Acsala is a monotypic genus of lichen moth in the monotypic subtribe Acsalina of the family Erebidae. Its single species, Acsala anomala, has Hodges number 8104.1 and is known from the US (Alaska) and Canada (Yukon).

==Behavior==
Eggs are deposited in a single layer on the underside of rocks, in batches of up to thirty, and take eight to ten days to hatch. Larvae feed on rock-growing lichens, with a strong preference for black foliose and crustose lichens. Species of Buellia, Lecidea, Orphniospora, Parmelia and Umbilicaria have been recorded as food sources.
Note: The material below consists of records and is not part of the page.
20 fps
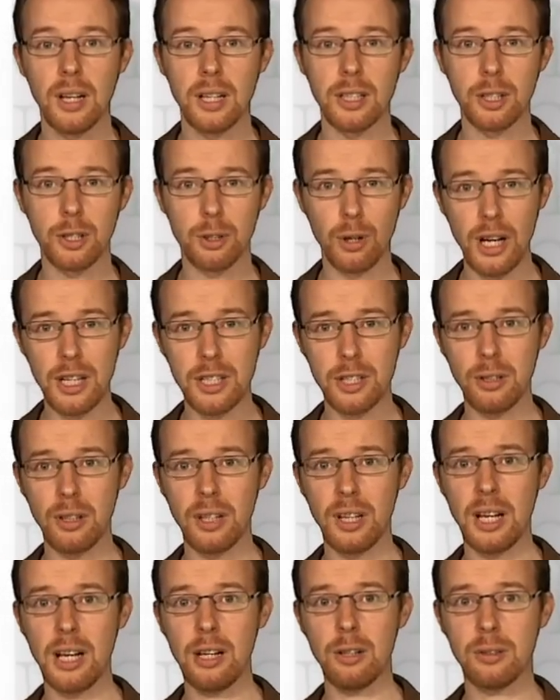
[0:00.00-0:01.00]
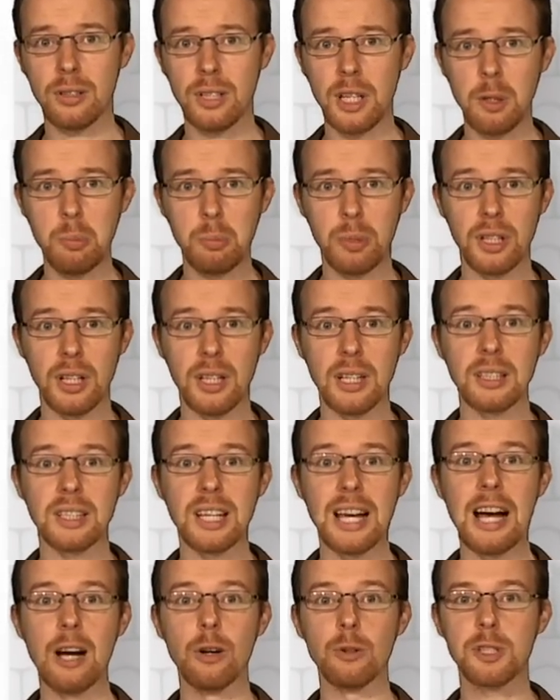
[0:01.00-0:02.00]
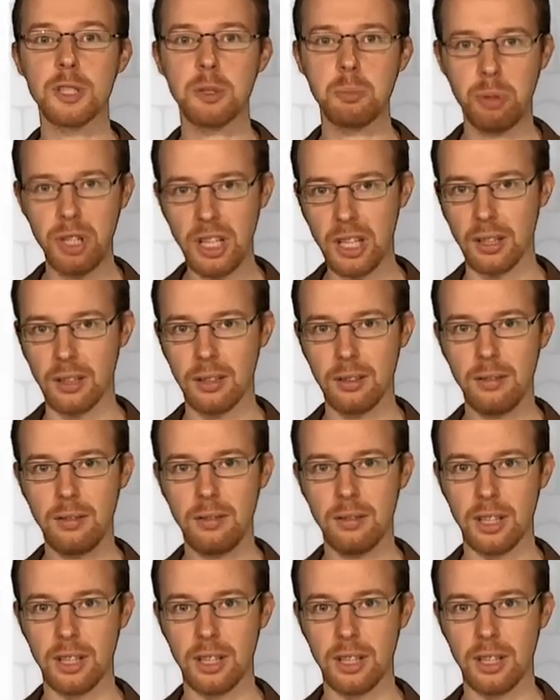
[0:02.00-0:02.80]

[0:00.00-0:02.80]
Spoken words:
and gradually outnumber and outspeak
Adult males possess weak flight and are day-active; females are flightless and spend much of their time under rocks.

==Appearance==
Freshly laid eggs are red-orange, and later turn pale orange. Larvae have barbed setae. Adult males have broad wings with a wingspan of 27–28 mm, while adult females possess narrow ("stenopterous") wings. Wing venation is variable.

==Taxonomy==
Acsala anomala and its genus were both first described by Foster H. Benjamin in 1935. Subtribe Acsalina was introduced in 1983 by Franclemont, but remained a nomen nudum until a formal description was given in 1999 by Amel Bendib and Joël Minet.